Set `store.coords` to an `(n_samples, 2)` array of spatial coordinates to activate spatial cross-validation. All parameters below are ignored when `coords` is `None`.

| Parameter | Default | Description |
|-----------|---------|-------------|
| `spatial_cv_method` | `"block"` | `"block"` (quantile-grid) or `"spcv"` (AHC + cluster ensemble) |
| `spatial_cv_metric` | `"euclidean"` | `"euclidean"` or `"haversine"` (expects lat/lon in degrees) |
| `n_blocks_per_fold` | `5` | Blocks per test fold for the block splitter |
| `ahc_threshold` | `None` | AHC distance threshold for `spcv`; auto-set to 10th percentile of pairwise distances when `None` |
| `exact_max_samples` | `5000` | n ≤ this → exact scipy AHC; n > → approximate sklearn AHC with k-NN graph |
| `knn_neighbors` | `15` | k for the k-NN connectivity graph in approximate AHC |
| `pca_components` | `0.95` | Variance retained by PCA on block covariates in `spcv` stage 2 |

## Supported models

**Classifiers** — LogisticRegression, GaussianNB, KNeighborsClassifier, RandomForestClassifier, GradientBoostingClassifier, HistGradientBoostingClassifier, SVC, ExtraTreesClassifier, BaggingClassifier, AdaBoostClassifier, LGBMClassifier\*, CatBoostClassifier\*, XGBClassifier\*

**Regressors** — PoissonRegressor, KNeighborsRegressor, RandomForestRegressor, GradientBoostingRegressor, HistGradientBoostingRegressor, SVR, ExtraTreesRegressor, BaggingRegressor, AdaBoostRegressor, LGBMRegressor\*, CatBoostRegressor\*, XGBRegressor\*

\* Registered only when the package is installed. Custom models can be injected by passing a `models` list directly to `H2MLPipeline`.

## `PipelineResult`

```python
result.summary()                  # combined agg DataFrame across all completed stages
result.summary("AUC_Test_Mean")   # sorted by metric
result.completed_steps            # e.g. [1, 2, 3, 4]
result.best_model_name            # winning model
result.best_stage                 # "default" | "reduced" | "optimized"
result.best_feature_stage         # "default" | "reduced" — feature store used by build_final_model()
result.y_transform                # winning y-transform (regression only)
result.cv_type                    # "spatial" | "random" — set from store.coords
result.cv_warnings                # list of warning strings for models with failed folds
result.step1_agg_df               # per-model mean/std metrics from step 1
result.features_reduced           # PipelineData after feature selection
result.selector.importance_summary()  # SHAP importances as a DataFrame
result.oof_predictions            # assembled OOF predictions (None if step 1 only)
result.oof_labels                 # true labels paired with oof_predictions
result.best_cv_result             # CVResult for the final winning model
```

> **Note:** `result.splitter` is not persisted. It will be `None` after `PipelineResult.load()`.

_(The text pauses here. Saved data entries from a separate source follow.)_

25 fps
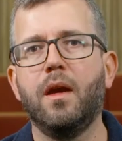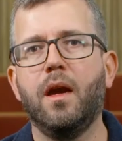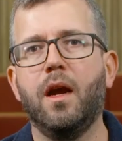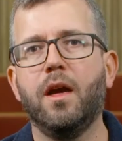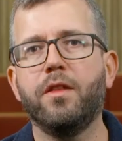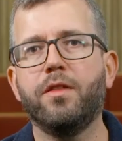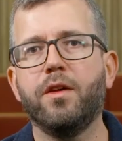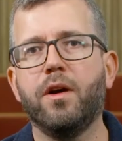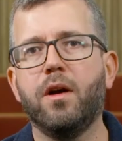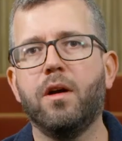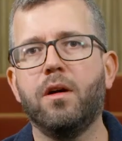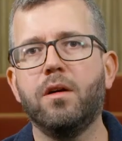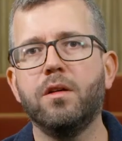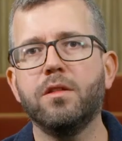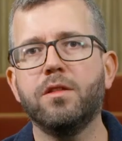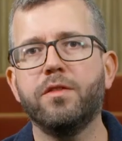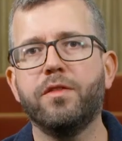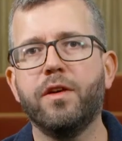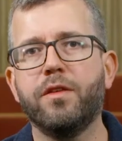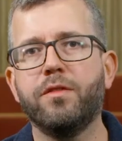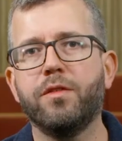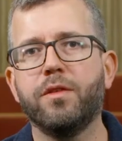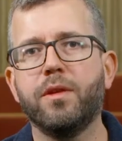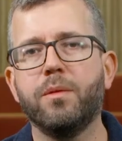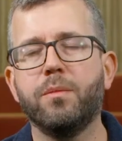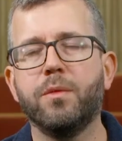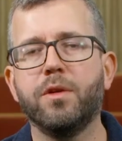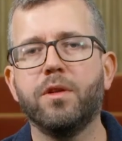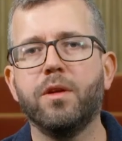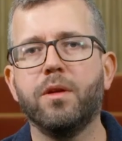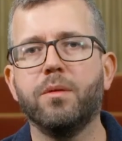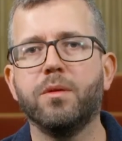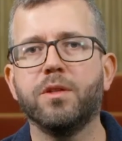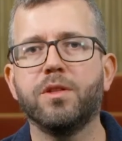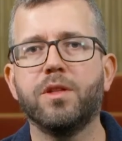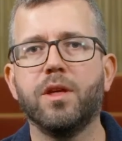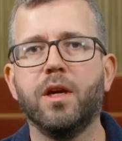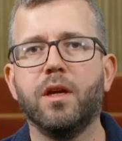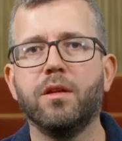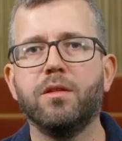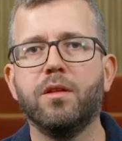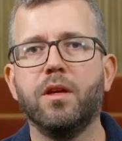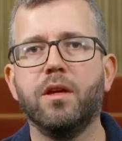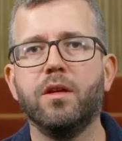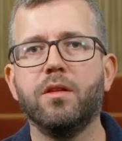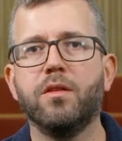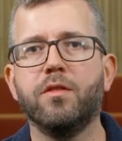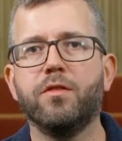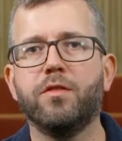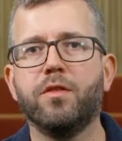At the heart of everything we do is the
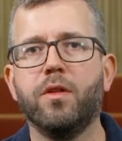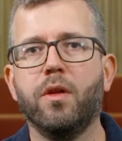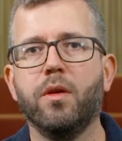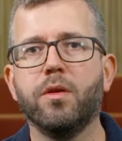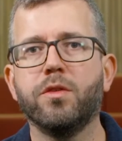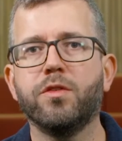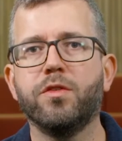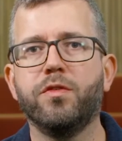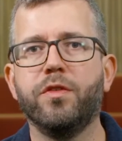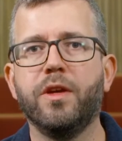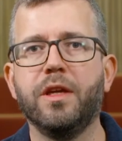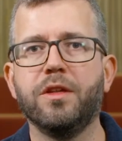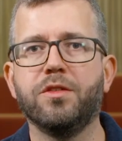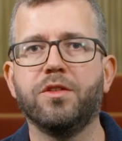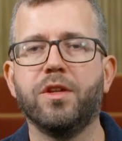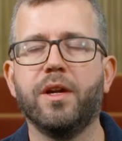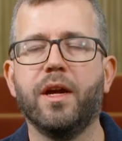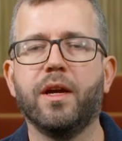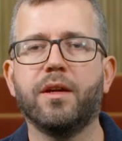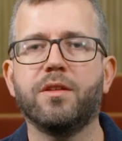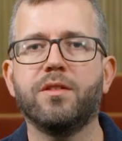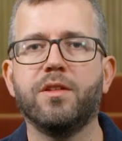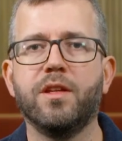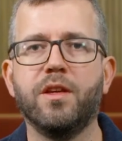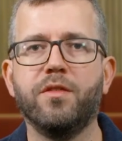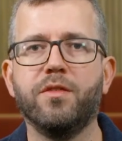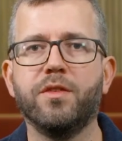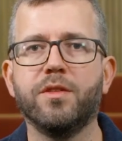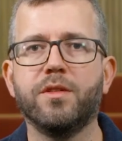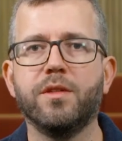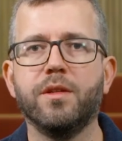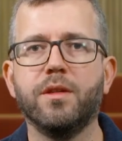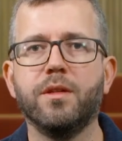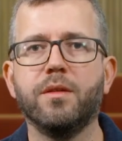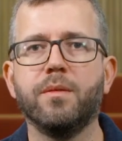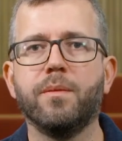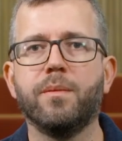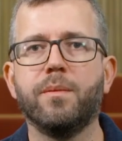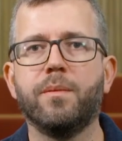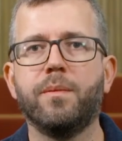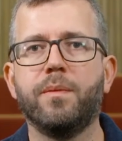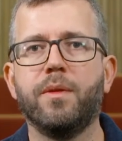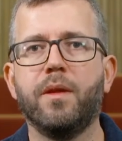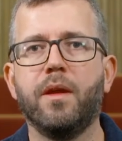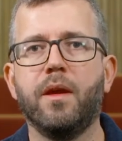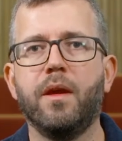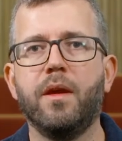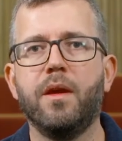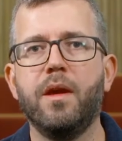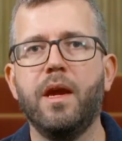idea that philosophy is an activity.
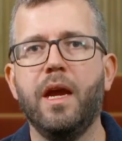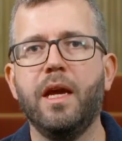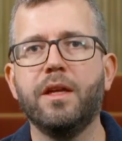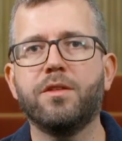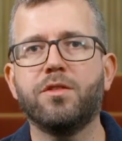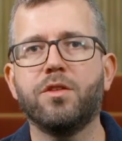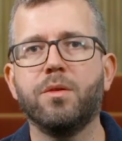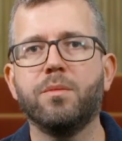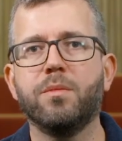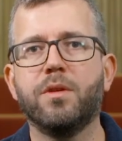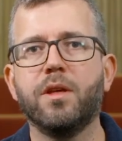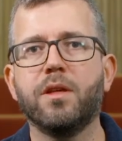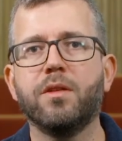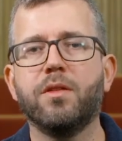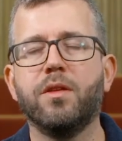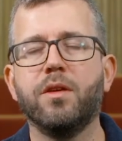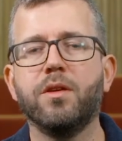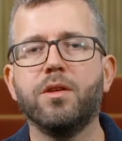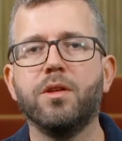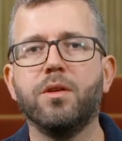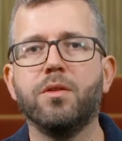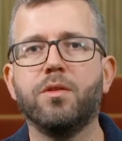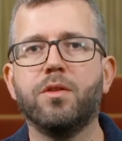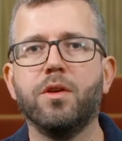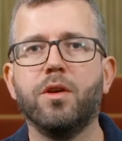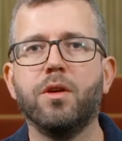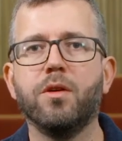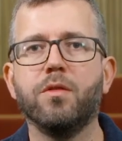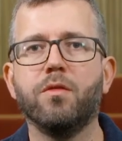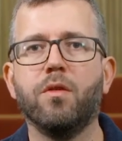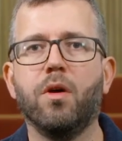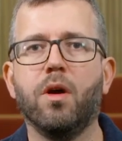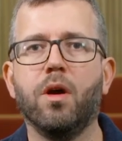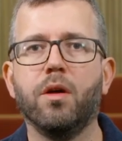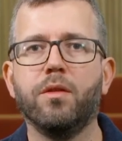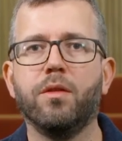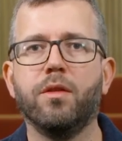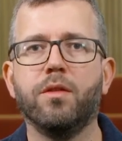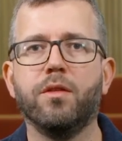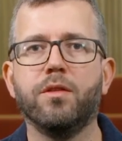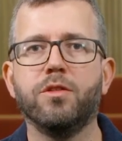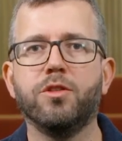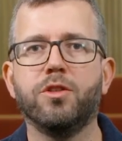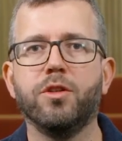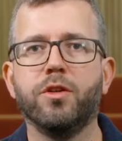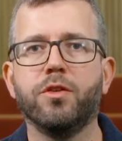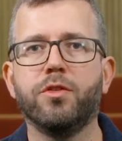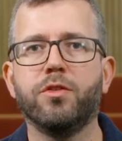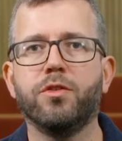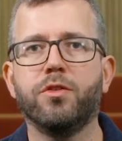It's something that you do rather than
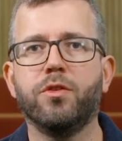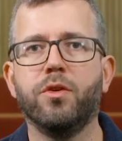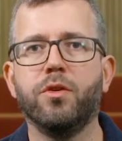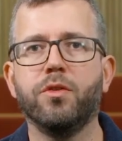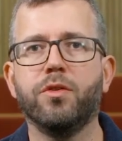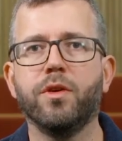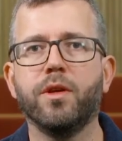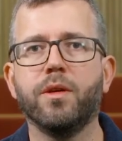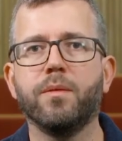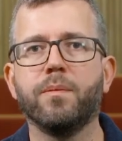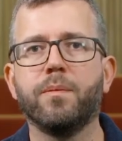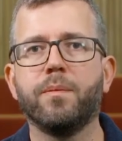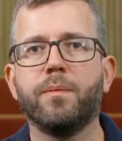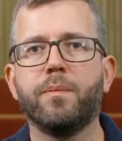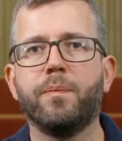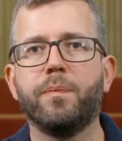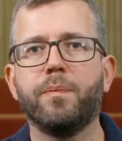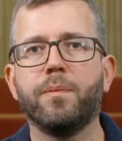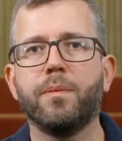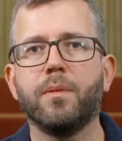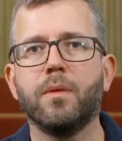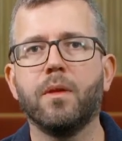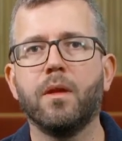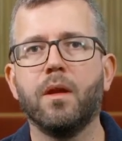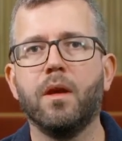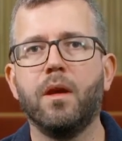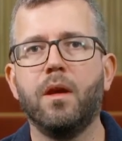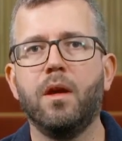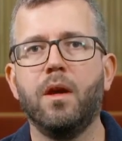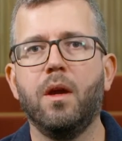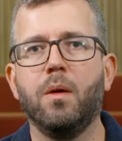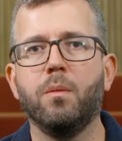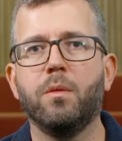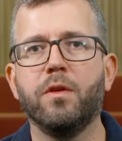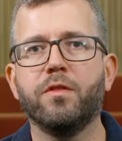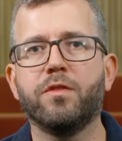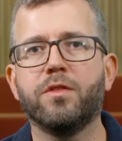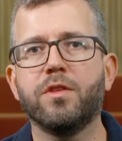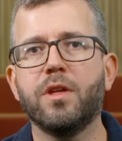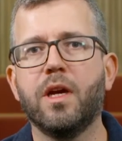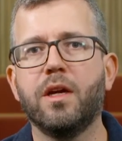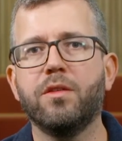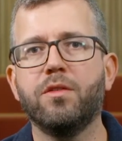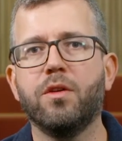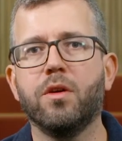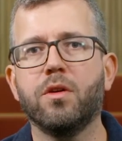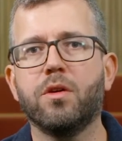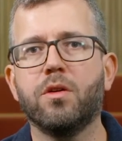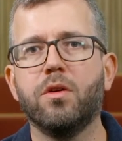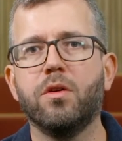just study. We've
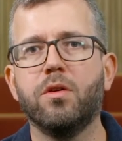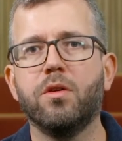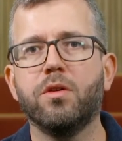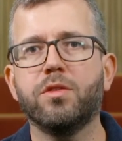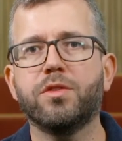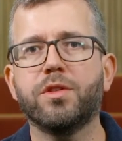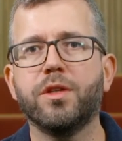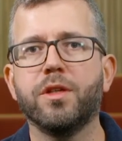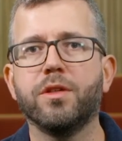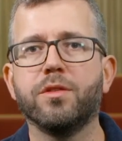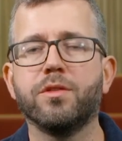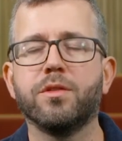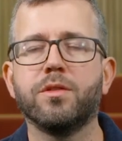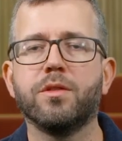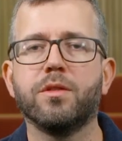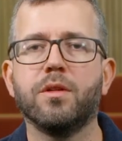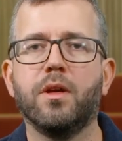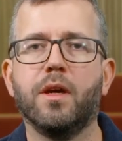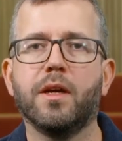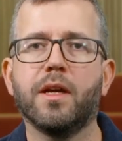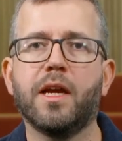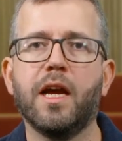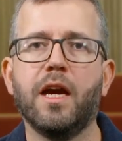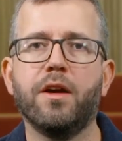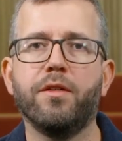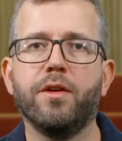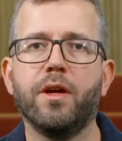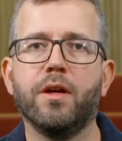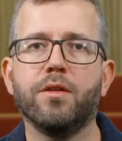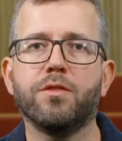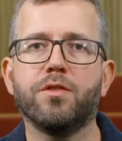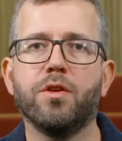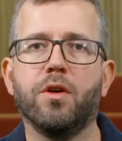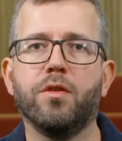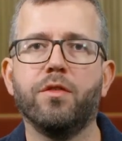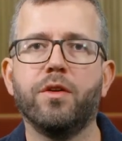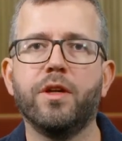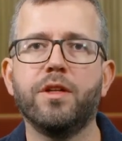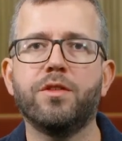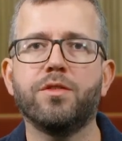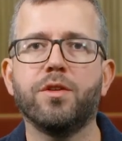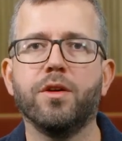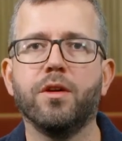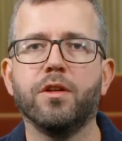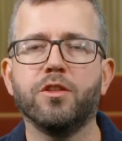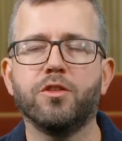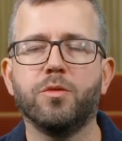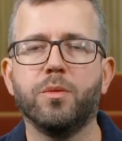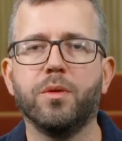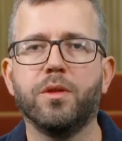designed our courses and carry out our
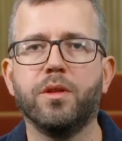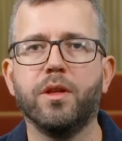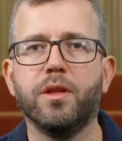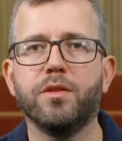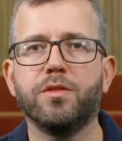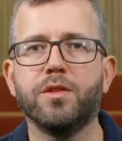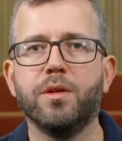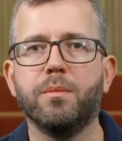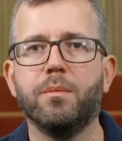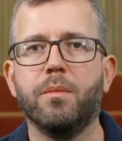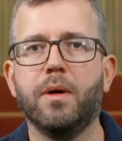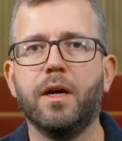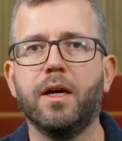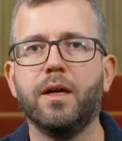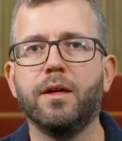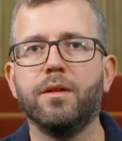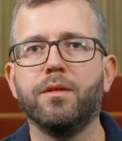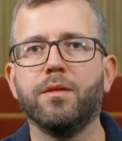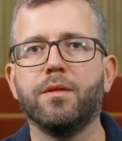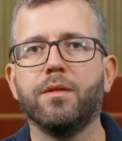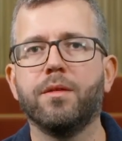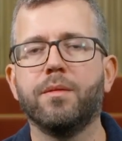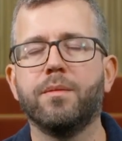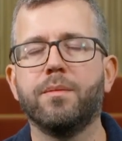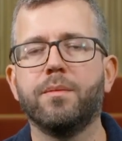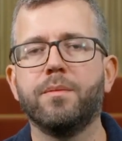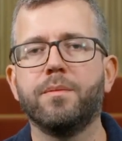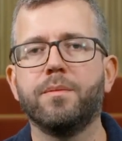research with this in mind.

### Exporting the final model

```python
from h2ml.pipeline.final_model import FinalModel

final = result.build_final_model()   # fits on full training set
final.predict(X_new)
final.predict_proba(X_new)           # classification only

final.save("models/final.pkl")
final = FinalModel.load("models/final.pkl")
```

`FinalModel.predict()` accepts a DataFrame (columns aligned by name) or a numpy array (must match `feature_names` order).

### Conformal prediction intervals

`build_final_model()` automatically calibrates a conformal predictor from the out-of-fold CV predictions — no held-out data required.

```python
final = result.build_final_model()

# Regression — 90% prediction interval for each sample
lower, upper = final.predict_interval(X_new, alpha=0.10)

# Classification — prediction set for each sample
sets = final.predict_set(X_new, alpha=0.10)
# sets[i] == [1]    → confident prediction of class 1
# sets[i] == [0]    → confident prediction of class 0
# sets[i] == [0, 1] → uncertain; true label could be either
```

Both methods work on any input — held-out test samples, a prediction grid, spatial rasters, etc. The `alpha` parameter controls the miscoverage level: `alpha=0.10` targets ≥ 90% coverage.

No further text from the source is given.